Tuesday, February 11, 2014

Important rules when writing tests for your application

Today I want to share some of the most important rules I follow when writing tests for an application. These are some rules I found useful to follow so that tests remain a part of my job which improves on the long term the quality of the code I deliver and makes my life easier. In my opinion same rules apply whether you are doing test driven development or just writing tests after you completed a feature, of course that its preferable to do test driven development as it brings more value to your code quality and your application.

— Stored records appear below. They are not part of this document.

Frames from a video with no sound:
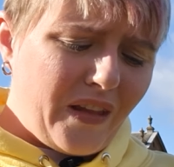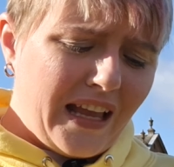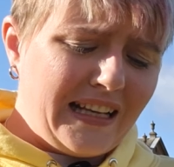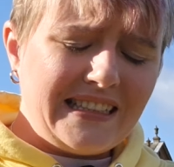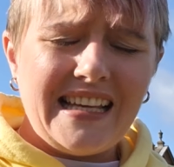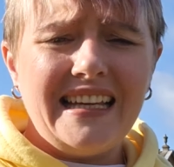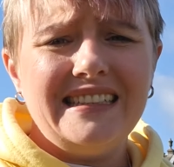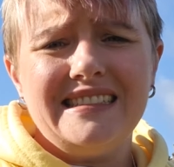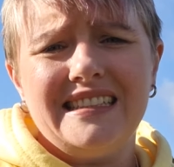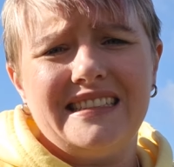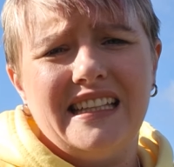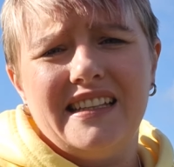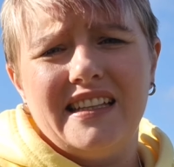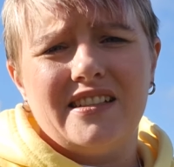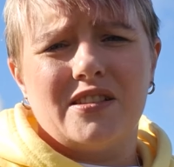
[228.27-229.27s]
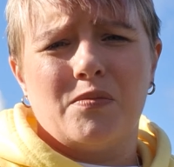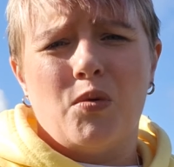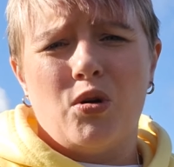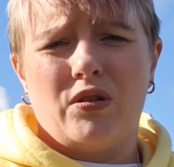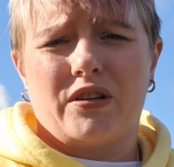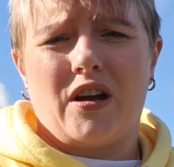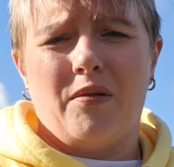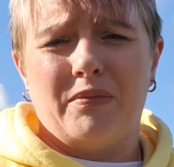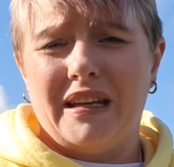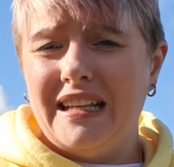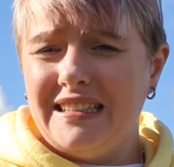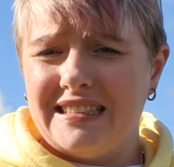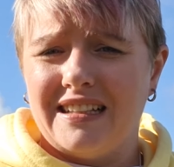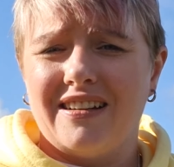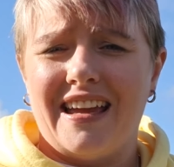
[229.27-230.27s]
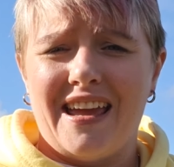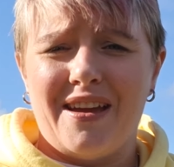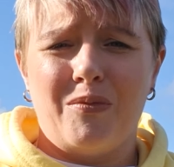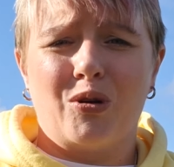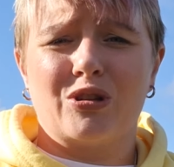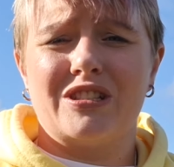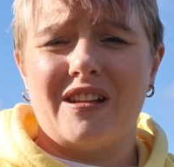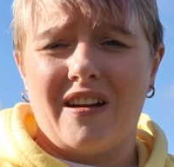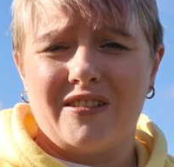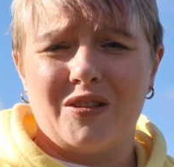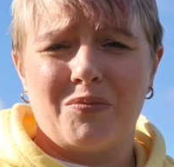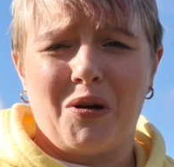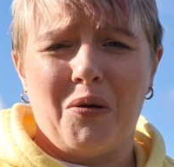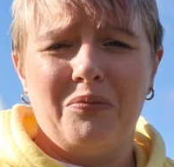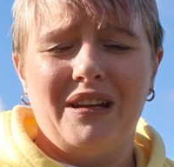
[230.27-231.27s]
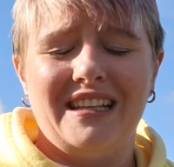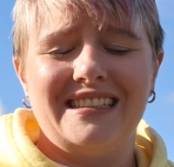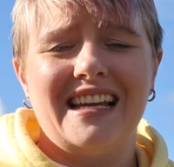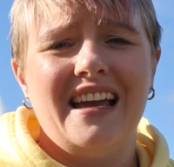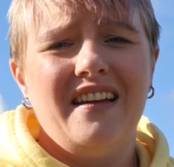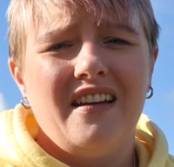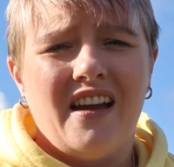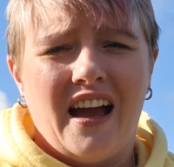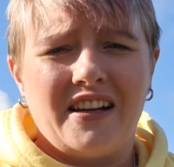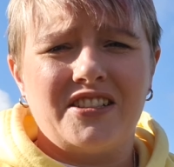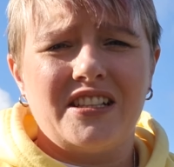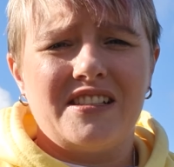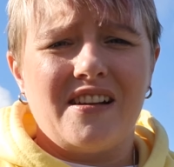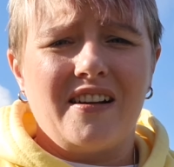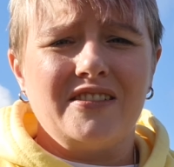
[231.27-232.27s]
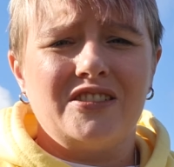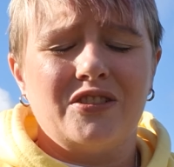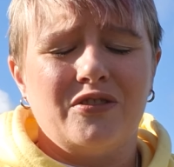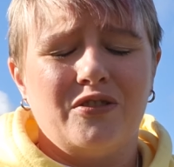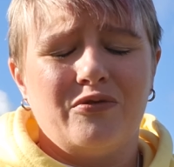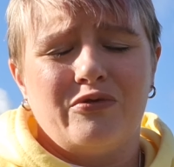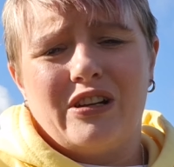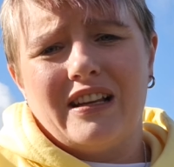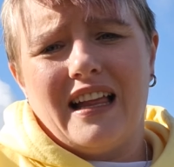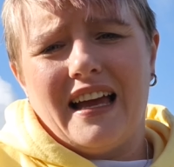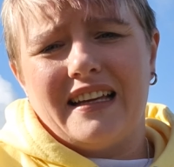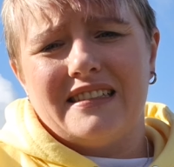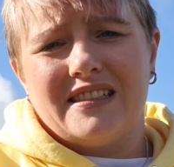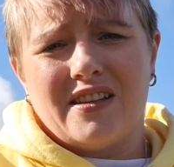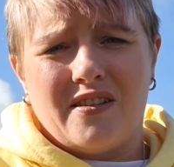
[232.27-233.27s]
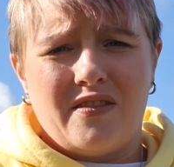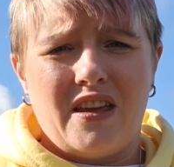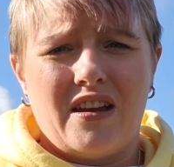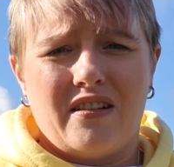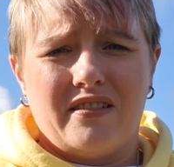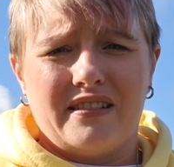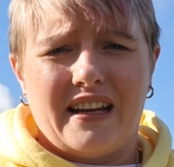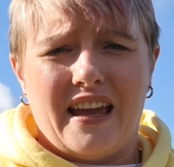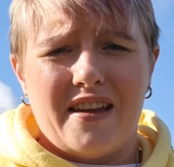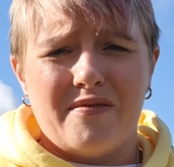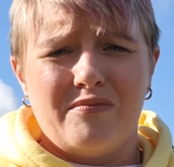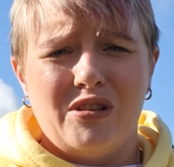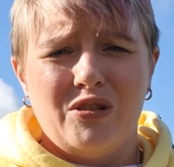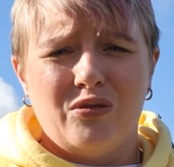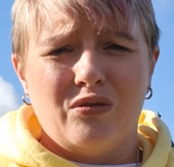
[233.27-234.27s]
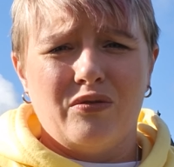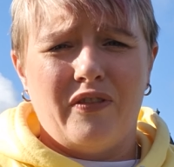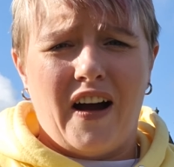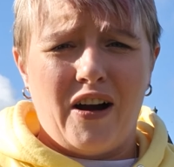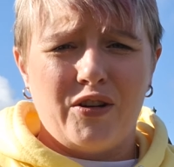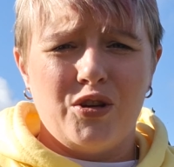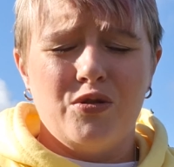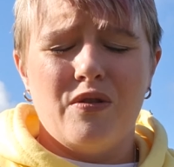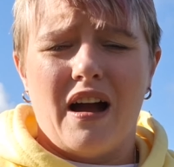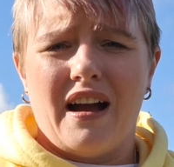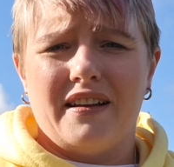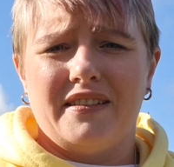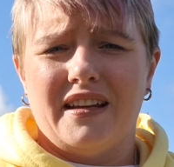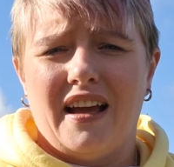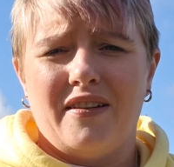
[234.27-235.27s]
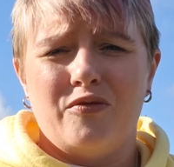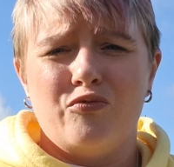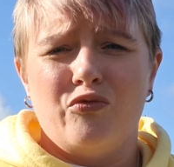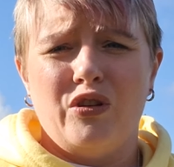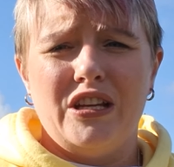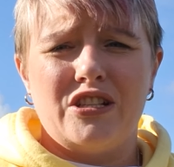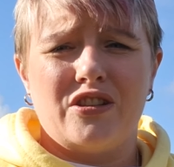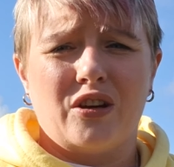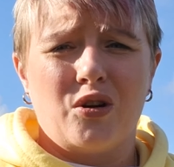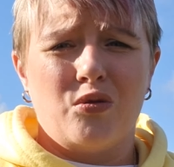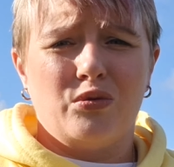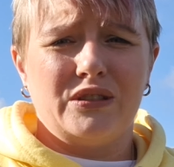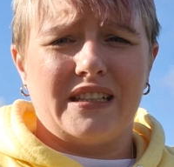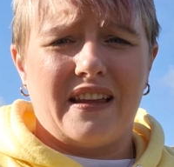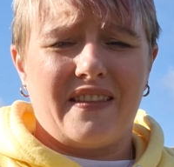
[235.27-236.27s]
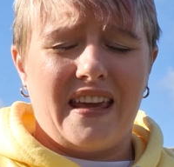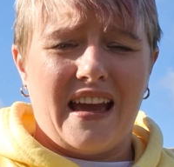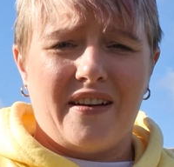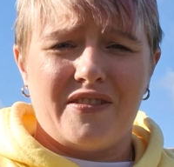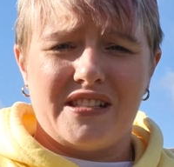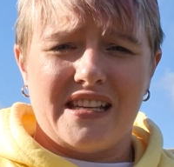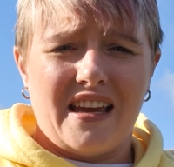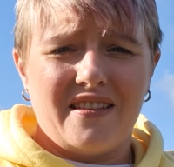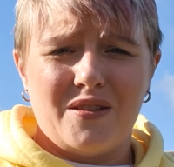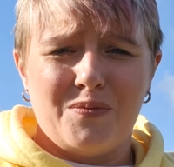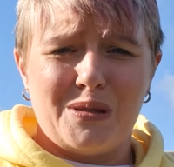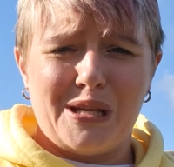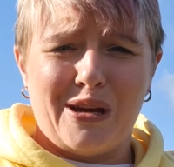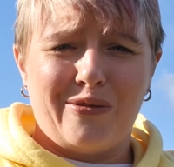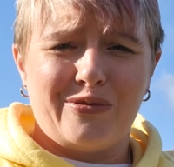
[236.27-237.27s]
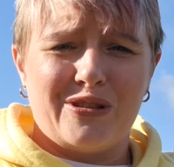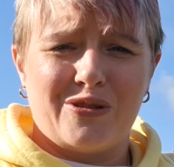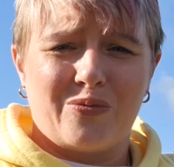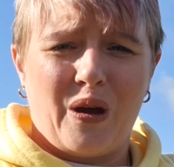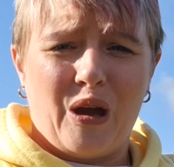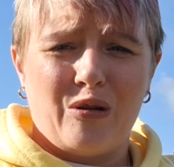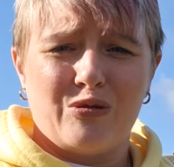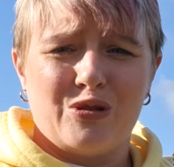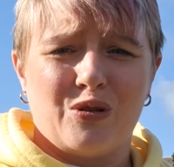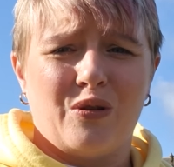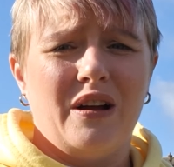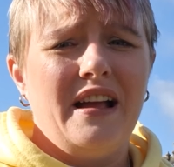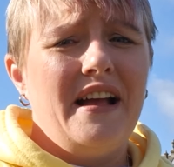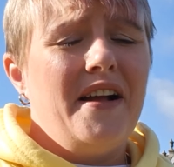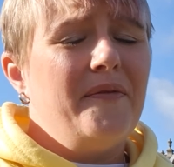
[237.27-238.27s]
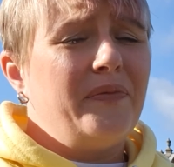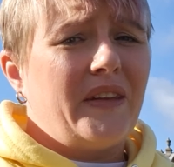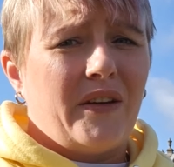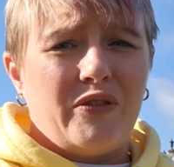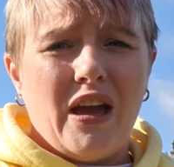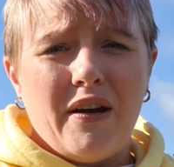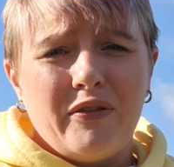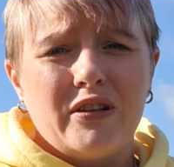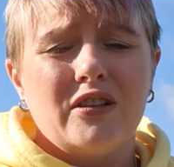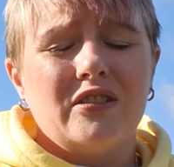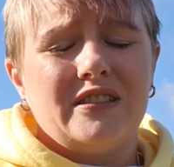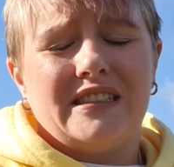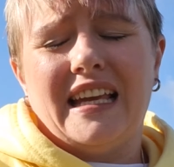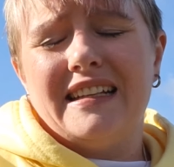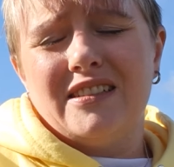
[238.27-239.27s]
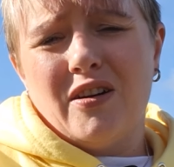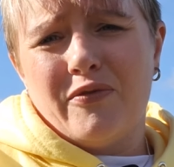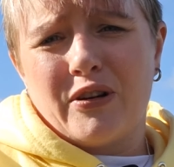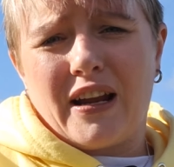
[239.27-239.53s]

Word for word: exciting to see these smaller companies um, or startup companies actually starting to realise their um, you know value and, and reach the goals that they have set themselves as well. So if you haven't signed up forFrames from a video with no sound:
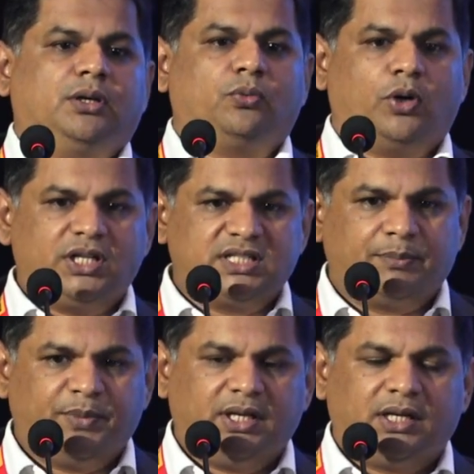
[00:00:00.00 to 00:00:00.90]
what is
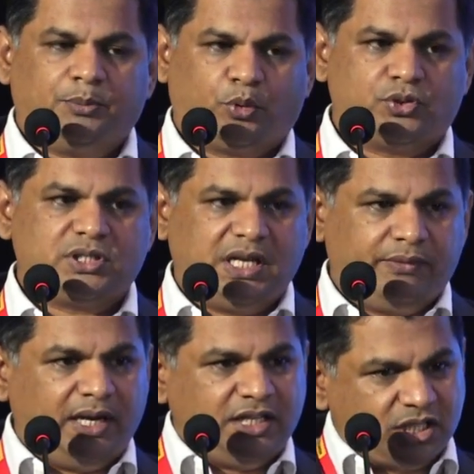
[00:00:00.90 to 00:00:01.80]
happening at a process
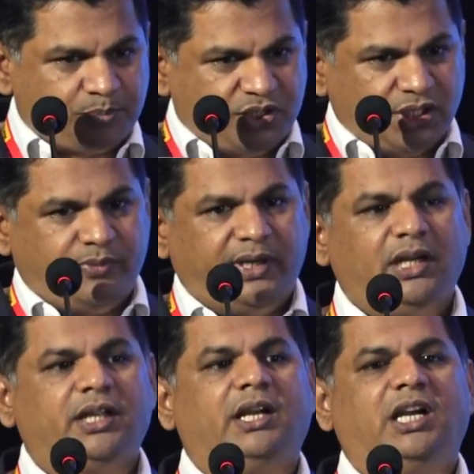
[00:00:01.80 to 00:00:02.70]
level and
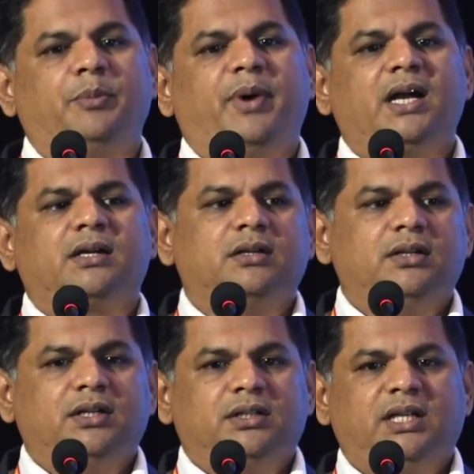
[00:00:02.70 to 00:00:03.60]
subsequently relate back
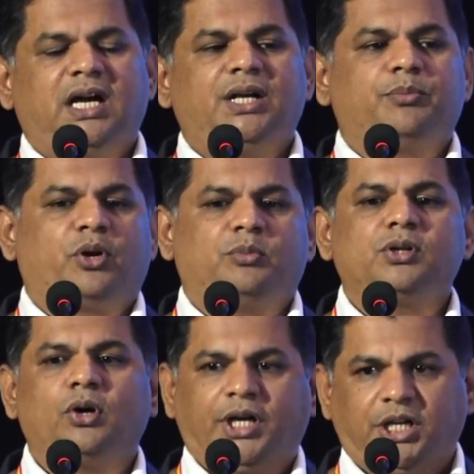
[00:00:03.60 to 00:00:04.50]
that from a
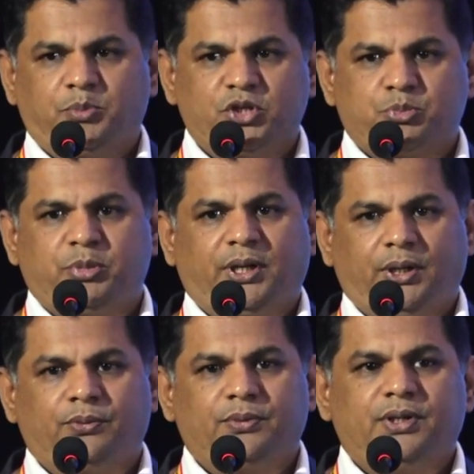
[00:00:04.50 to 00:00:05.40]
quality
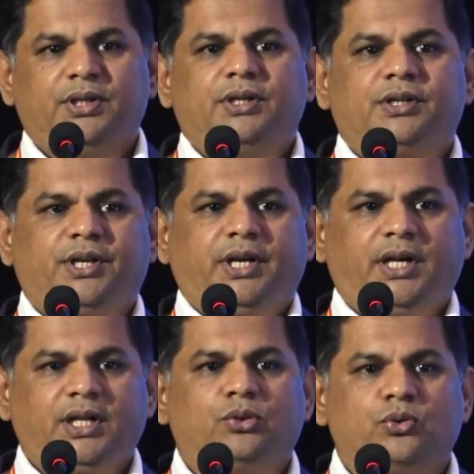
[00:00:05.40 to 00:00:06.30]
perspective,
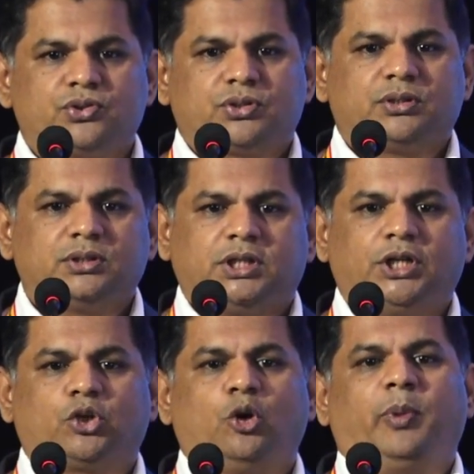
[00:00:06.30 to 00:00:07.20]
creating those
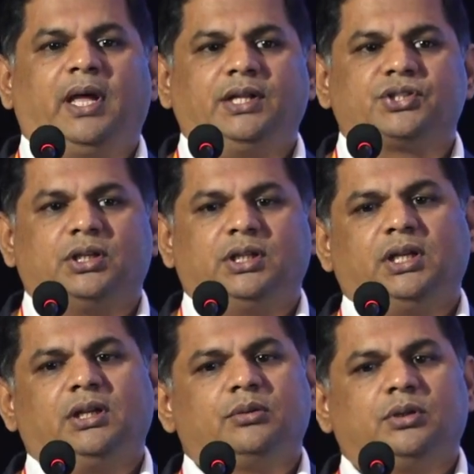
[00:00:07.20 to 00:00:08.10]
control plans and
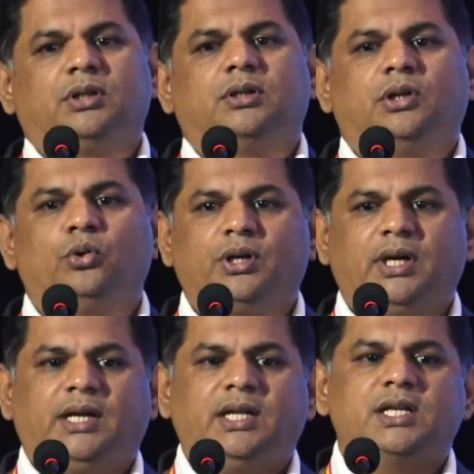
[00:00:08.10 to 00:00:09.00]
then looking
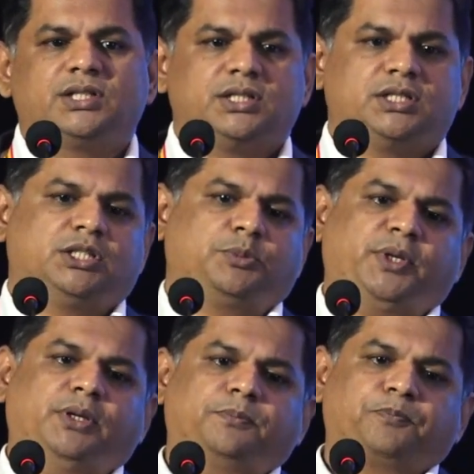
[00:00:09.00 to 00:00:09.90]
at the HCCP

  1. Tests should be small! What does this mean? Well tests should be easy to read, easy to understand and the test should not have hundreds of lines of code. When writing tests you should follow the same rules as you do when writing clean code. Often after several days, weeks, months or even a year you will need to update a feature, which means the tests should be updated, but how will you update the test if it was written such that you cant understand it?
  2. As you might know there are functional tests and unit tests, the purpose of a test should be to verify that a single functionality works in case of functional tests and in case of unit tests the purpose should be to verify that a method has the expected behavior which can be to return a result or to modify the state of an object.
  3. Tests should be independent from each other! One or more tests should not fail because one other test fails. If a test failed it should be because the feature or the method has some issues in its implementation. Also the order of running the tests should not matter, running the tests should output the same result. An example of dependent tests is when first test creates a user and tests if it was saved in the database and then the second tests uses that saved user from database to test the login functionality.
  4. Tests should be independent of the existing data in your database. What I mean by that is that as long as the database schema is the same every time you run your tests the same output should appear. For example you cant suppose when you test a login feature that the same username and password will exist in your database. In your test you should always either use mock objects or insert a user in the database, test login and then remove the user from database. Of course that most of the time its preferable to use mock objects instead of using the database. Same applies for resources used by the application, resources like log files or just simple files in which you store information. Usually when you have a really small application its not worth to use a database and you can use a text file to store information, so when writing a test make sure that in that test you also create a mock text file and delete it after your asserts finished.
  5. Its very important how fast your tests are. It's a waste of time to wait dozens of minutes to run all tests for your application each time you finished a feature, sometimes you will need to run tests after each couple of minutes of writing code. I have seen very big applications(put in production but continuously improved during several years) for which running tests takes even few hours on a a high performance machine. In general to make your tests faster you can decouple your application from the database and use mock objects in your tests and you can not test the GUI of an application each time but that would mean that the "view" part of your application has very small amount of logic, which is a good practice. See how testing an application helps us to write better code? 
There a lot of other rules I might have missed, but consider this just a starting point!